AIM OF THE EXERCISE:
Each record must be repeated exactly. None may be dropped.

DATA UNDER STUDY:
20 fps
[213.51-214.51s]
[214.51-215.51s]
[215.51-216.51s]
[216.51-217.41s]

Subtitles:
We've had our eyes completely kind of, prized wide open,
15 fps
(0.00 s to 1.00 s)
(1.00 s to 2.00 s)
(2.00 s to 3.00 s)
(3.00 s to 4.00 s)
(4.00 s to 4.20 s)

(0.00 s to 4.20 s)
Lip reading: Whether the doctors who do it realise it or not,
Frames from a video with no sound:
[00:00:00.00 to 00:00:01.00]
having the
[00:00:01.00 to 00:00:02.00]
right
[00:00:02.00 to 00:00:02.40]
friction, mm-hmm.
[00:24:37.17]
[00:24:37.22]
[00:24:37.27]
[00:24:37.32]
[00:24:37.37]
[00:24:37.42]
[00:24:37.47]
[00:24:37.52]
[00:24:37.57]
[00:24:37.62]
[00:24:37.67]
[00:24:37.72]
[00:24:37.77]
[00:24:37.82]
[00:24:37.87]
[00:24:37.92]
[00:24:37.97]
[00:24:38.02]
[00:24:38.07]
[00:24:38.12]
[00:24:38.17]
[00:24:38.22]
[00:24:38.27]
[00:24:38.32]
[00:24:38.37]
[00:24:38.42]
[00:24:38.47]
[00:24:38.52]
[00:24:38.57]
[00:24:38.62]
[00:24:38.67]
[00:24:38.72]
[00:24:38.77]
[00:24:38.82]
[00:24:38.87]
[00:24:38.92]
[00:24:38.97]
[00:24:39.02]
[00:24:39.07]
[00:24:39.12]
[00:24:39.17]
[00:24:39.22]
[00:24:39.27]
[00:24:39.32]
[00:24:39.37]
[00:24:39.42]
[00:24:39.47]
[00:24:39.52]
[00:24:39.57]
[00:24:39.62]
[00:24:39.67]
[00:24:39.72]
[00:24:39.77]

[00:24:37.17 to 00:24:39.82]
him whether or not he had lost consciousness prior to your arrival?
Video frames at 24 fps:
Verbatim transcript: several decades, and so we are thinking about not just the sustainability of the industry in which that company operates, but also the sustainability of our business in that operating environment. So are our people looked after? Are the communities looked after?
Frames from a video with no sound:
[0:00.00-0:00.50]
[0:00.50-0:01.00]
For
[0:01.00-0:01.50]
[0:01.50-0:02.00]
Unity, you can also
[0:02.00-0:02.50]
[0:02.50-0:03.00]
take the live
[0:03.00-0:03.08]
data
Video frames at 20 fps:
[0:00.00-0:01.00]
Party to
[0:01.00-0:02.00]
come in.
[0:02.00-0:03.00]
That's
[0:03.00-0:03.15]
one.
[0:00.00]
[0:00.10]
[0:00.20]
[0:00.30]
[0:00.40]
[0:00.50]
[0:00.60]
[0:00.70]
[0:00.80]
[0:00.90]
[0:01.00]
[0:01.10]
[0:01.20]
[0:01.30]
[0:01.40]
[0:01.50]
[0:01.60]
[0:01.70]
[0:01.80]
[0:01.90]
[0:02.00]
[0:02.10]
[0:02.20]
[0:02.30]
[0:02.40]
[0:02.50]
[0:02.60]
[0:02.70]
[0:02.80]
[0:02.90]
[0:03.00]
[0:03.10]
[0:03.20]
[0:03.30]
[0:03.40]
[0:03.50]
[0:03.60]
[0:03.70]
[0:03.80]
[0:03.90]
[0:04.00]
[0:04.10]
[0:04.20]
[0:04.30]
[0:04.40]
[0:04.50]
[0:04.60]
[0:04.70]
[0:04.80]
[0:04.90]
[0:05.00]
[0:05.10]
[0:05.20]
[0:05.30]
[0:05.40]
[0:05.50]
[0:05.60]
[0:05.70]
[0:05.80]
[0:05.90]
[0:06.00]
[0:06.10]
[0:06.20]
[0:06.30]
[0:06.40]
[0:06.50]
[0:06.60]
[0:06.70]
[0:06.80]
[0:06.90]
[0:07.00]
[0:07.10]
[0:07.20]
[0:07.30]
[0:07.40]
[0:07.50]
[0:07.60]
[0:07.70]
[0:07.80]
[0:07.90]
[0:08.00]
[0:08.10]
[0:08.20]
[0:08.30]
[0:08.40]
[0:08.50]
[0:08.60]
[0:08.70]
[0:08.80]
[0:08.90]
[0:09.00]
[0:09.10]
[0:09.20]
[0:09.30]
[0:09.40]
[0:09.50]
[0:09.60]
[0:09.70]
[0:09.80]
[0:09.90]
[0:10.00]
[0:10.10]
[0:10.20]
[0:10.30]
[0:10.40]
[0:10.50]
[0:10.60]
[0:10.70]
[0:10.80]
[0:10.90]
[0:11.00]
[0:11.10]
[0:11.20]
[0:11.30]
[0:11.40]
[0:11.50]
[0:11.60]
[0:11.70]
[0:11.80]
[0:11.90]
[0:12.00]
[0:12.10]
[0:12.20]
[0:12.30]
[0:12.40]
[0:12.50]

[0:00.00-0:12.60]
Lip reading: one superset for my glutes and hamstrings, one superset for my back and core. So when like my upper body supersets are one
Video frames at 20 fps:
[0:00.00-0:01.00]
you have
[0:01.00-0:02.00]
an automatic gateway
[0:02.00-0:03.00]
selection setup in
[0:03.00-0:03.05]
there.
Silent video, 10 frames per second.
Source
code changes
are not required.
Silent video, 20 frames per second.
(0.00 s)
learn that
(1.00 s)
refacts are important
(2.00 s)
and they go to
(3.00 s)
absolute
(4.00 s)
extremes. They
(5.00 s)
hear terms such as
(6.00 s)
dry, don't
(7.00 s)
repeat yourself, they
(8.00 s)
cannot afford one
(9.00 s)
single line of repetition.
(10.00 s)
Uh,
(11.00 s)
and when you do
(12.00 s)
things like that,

ANSWER TO THIS TASK:
20 fps
[213.51-214.51s]
[214.51-215.51s]
[215.51-216.51s]
[216.51-217.41s]

Subtitles:
We've had our eyes completely kind of, prized wide open,
15 fps
(0.00 s to 1.00 s)
(1.00 s to 2.00 s)
(2.00 s to 3.00 s)
(3.00 s to 4.00 s)
(4.00 s to 4.20 s)

(0.00 s to 4.20 s)
Lip reading: Whether the doctors who do it realise it or not,
Frames from a video with no sound:
[00:00:00.00 to 00:00:01.00]
having the
[00:00:01.00 to 00:00:02.00]
right
[00:00:02.00 to 00:00:02.40]
friction, mm-hmm.
[00:24:37.17]
[00:24:37.22]
[00:24:37.27]
[00:24:37.32]
[00:24:37.37]
[00:24:37.42]
[00:24:37.47]
[00:24:37.52]
[00:24:37.57]
[00:24:37.62]
[00:24:37.67]
[00:24:37.72]
[00:24:37.77]
[00:24:37.82]
[00:24:37.87]
[00:24:37.92]
[00:24:37.97]
[00:24:38.02]
[00:24:38.07]
[00:24:38.12]
[00:24:38.17]
[00:24:38.22]
[00:24:38.27]
[00:24:38.32]
[00:24:38.37]
[00:24:38.42]
[00:24:38.47]
[00:24:38.52]
[00:24:38.57]
[00:24:38.62]
[00:24:38.67]
[00:24:38.72]
[00:24:38.77]
[00:24:38.82]
[00:24:38.87]
[00:24:38.92]
[00:24:38.97]
[00:24:39.02]
[00:24:39.07]
[00:24:39.12]
[00:24:39.17]
[00:24:39.22]
[00:24:39.27]
[00:24:39.32]
[00:24:39.37]
[00:24:39.42]
[00:24:39.47]
[00:24:39.52]
[00:24:39.57]
[00:24:39.62]
[00:24:39.67]
[00:24:39.72]
[00:24:39.77]

[00:24:37.17 to 00:24:39.82]
him whether or not he had lost consciousness prior to your arrival?
Video frames at 24 fps:
Verbatim transcript: several decades, and so we are thinking about not just the sustainability of the industry in which that company operates, but also the sustainability of our business in that operating environment. So are our people looked after? Are the communities looked after?
Frames from a video with no sound:
[0:00.00-0:00.50]
[0:00.50-0:01.00]
For
[0:01.00-0:01.50]
[0:01.50-0:02.00]
Unity, you can also
[0:02.00-0:02.50]
[0:02.50-0:03.00]
take the live
[0:03.00-0:03.08]
data
Video frames at 20 fps:
[0:00.00-0:01.00]
Party to
[0:01.00-0:02.00]
come in.
[0:02.00-0:03.00]
That's
[0:03.00-0:03.15]
one.
[0:00.00]
[0:00.10]
[0:00.20]
[0:00.30]
[0:00.40]
[0:00.50]
[0:00.60]
[0:00.70]
[0:00.80]
[0:00.90]
[0:01.00]
[0:01.10]
[0:01.20]
[0:01.30]
[0:01.40]
[0:01.50]
[0:01.60]
[0:01.70]
[0:01.80]
[0:01.90]
[0:02.00]
[0:02.10]
[0:02.20]
[0:02.30]
[0:02.40]
[0:02.50]
[0:02.60]
[0:02.70]
[0:02.80]
[0:02.90]
[0:03.00]
[0:03.10]
[0:03.20]
[0:03.30]
[0:03.40]
[0:03.50]
[0:03.60]
[0:03.70]
[0:03.80]
[0:03.90]
[0:04.00]
[0:04.10]
[0:04.20]
[0:04.30]
[0:04.40]
[0:04.50]
[0:04.60]
[0:04.70]
[0:04.80]
[0:04.90]
[0:05.00]
[0:05.10]
[0:05.20]
[0:05.30]
[0:05.40]
[0:05.50]
[0:05.60]
[0:05.70]
[0:05.80]
[0:05.90]
[0:06.00]
[0:06.10]
[0:06.20]
[0:06.30]
[0:06.40]
[0:06.50]
[0:06.60]
[0:06.70]
[0:06.80]
[0:06.90]
[0:07.00]
[0:07.10]
[0:07.20]
[0:07.30]
[0:07.40]
[0:07.50]
[0:07.60]
[0:07.70]
[0:07.80]
[0:07.90]
[0:08.00]
[0:08.10]
[0:08.20]
[0:08.30]
[0:08.40]
[0:08.50]
[0:08.60]
[0:08.70]
[0:08.80]
[0:08.90]
[0:09.00]
[0:09.10]
[0:09.20]
[0:09.30]
[0:09.40]
[0:09.50]
[0:09.60]
[0:09.70]
[0:09.80]
[0:09.90]
[0:10.00]
[0:10.10]
[0:10.20]
[0:10.30]
[0:10.40]
[0:10.50]
[0:10.60]
[0:10.70]
[0:10.80]
[0:10.90]
[0:11.00]
[0:11.10]
[0:11.20]
[0:11.30]
[0:11.40]
[0:11.50]
[0:11.60]
[0:11.70]
[0:11.80]
[0:11.90]
[0:12.00]
[0:12.10]
[0:12.20]
[0:12.30]
[0:12.40]
[0:12.50]

[0:00.00-0:12.60]
Lip reading: one superset for my glutes and hamstrings, one superset for my back and core. So when like my upper body supersets are one
Video frames at 20 fps:
[0:00.00-0:01.00]
you have
[0:01.00-0:02.00]
an automatic gateway
[0:02.00-0:03.00]
selection setup in
[0:03.00-0:03.05]
there.
Silent video, 10 frames per second.
Source
code changes
are not required.
Silent video, 20 frames per second.
(0.00 s)
learn that
(1.00 s)
refacts are important
(2.00 s)
and they go to
(3.00 s)
absolute
(4.00 s)
extremes. They
(5.00 s)
hear terms such as
(6.00 s)
dry, don't
(7.00 s)
repeat yourself, they
(8.00 s)
cannot afford one
(9.00 s)
single line of repetition.
(10.00 s)
Uh,
(11.00 s)
and when you do
(12.00 s)
things like that,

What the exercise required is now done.